DATASET RECORDS: Begin

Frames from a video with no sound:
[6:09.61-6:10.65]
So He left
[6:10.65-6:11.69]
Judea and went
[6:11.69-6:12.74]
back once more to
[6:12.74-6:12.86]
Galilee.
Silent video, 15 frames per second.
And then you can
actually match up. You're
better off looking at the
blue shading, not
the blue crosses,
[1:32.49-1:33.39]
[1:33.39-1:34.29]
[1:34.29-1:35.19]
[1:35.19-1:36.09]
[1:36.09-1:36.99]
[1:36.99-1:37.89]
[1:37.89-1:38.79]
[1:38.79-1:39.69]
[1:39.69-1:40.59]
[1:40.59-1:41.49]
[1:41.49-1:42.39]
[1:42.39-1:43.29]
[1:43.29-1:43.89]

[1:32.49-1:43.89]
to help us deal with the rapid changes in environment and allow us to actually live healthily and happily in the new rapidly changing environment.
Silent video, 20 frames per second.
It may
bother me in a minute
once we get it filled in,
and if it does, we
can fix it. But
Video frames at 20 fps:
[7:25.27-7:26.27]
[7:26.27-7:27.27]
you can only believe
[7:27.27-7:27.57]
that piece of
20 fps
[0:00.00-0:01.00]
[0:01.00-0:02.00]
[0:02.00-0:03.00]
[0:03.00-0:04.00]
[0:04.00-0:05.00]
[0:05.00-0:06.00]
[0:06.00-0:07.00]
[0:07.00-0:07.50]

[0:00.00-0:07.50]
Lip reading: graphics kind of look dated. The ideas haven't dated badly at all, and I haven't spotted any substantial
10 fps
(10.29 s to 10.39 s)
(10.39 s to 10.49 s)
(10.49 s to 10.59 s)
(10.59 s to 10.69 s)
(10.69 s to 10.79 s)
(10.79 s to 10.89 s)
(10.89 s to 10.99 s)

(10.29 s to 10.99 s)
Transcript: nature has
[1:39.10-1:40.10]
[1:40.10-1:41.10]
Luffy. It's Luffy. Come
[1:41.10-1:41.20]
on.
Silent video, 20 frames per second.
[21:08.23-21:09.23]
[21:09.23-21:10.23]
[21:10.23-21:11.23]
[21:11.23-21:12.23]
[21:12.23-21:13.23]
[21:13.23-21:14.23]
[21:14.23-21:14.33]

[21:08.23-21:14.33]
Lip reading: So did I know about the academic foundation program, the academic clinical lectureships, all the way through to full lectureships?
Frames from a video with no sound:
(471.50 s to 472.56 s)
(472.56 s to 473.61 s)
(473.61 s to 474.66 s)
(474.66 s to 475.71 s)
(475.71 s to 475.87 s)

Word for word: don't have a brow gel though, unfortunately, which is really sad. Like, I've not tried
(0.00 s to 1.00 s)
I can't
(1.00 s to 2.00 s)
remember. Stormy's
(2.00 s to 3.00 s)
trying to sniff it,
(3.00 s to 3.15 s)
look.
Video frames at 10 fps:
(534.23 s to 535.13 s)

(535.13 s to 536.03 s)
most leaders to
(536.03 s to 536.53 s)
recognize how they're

DATASET RECORDS: End

*EXERCISE DETAILS*: The records above need to be retyped exactly.

*ANSWER SECTION*:
Frames from a video with no sound:
[6:09.61-6:10.65]
So He left
[6:10.65-6:11.69]
Judea and went
[6:11.69-6:12.74]
back once more to
[6:12.74-6:12.86]
Galilee.
Silent video, 15 frames per second.
And then you can
actually match up. You're
better off looking at the
blue shading, not
the blue crosses,
[1:32.49-1:33.39]
[1:33.39-1:34.29]
[1:34.29-1:35.19]
[1:35.19-1:36.09]
[1:36.09-1:36.99]
[1:36.99-1:37.89]
[1:37.89-1:38.79]
[1:38.79-1:39.69]
[1:39.69-1:40.59]
[1:40.59-1:41.49]
[1:41.49-1:42.39]
[1:42.39-1:43.29]
[1:43.29-1:43.89]

[1:32.49-1:43.89]
to help us deal with the rapid changes in environment and allow us to actually live healthily and happily in the new rapidly changing environment.
Silent video, 20 frames per second.
It may
bother me in a minute
once we get it filled in,
and if it does, we
can fix it. But
Video frames at 20 fps:
[7:25.27-7:26.27]
[7:26.27-7:27.27]
you can only believe
[7:27.27-7:27.57]
that piece of
20 fps
[0:00.00-0:01.00]
[0:01.00-0:02.00]
[0:02.00-0:03.00]
[0:03.00-0:04.00]
[0:04.00-0:05.00]
[0:05.00-0:06.00]
[0:06.00-0:07.00]
[0:07.00-0:07.50]

[0:00.00-0:07.50]
Lip reading: graphics kind of look dated. The ideas haven't dated badly at all, and I haven't spotted any substantial
10 fps
(10.29 s to 10.39 s)
(10.39 s to 10.49 s)
(10.49 s to 10.59 s)
(10.59 s to 10.69 s)
(10.69 s to 10.79 s)
(10.79 s to 10.89 s)
(10.89 s to 10.99 s)

(10.29 s to 10.99 s)
Transcript: nature has
[1:39.10-1:40.10]
[1:40.10-1:41.10]
Luffy. It's Luffy. Come
[1:41.10-1:41.20]
on.
Silent video, 20 frames per second.
[21:08.23-21:09.23]
[21:09.23-21:10.23]
[21:10.23-21:11.23]
[21:11.23-21:12.23]
[21:12.23-21:13.23]
[21:13.23-21:14.23]
[21:14.23-21:14.33]

[21:08.23-21:14.33]
Lip reading: So did I know about the academic foundation program, the academic clinical lectureships, all the way through to full lectureships?
Frames from a video with no sound:
(471.50 s to 472.56 s)
(472.56 s to 473.61 s)
(473.61 s to 474.66 s)
(474.66 s to 475.71 s)
(475.71 s to 475.87 s)

Word for word: don't have a brow gel though, unfortunately, which is really sad. Like, I've not tried
(0.00 s to 1.00 s)
I can't
(1.00 s to 2.00 s)
remember. Stormy's
(2.00 s to 3.00 s)
trying to sniff it,
(3.00 s to 3.15 s)
look.
Video frames at 10 fps:
(534.23 s to 535.13 s)

(535.13 s to 536.03 s)
most leaders to
(536.03 s to 536.53 s)
recognize how they're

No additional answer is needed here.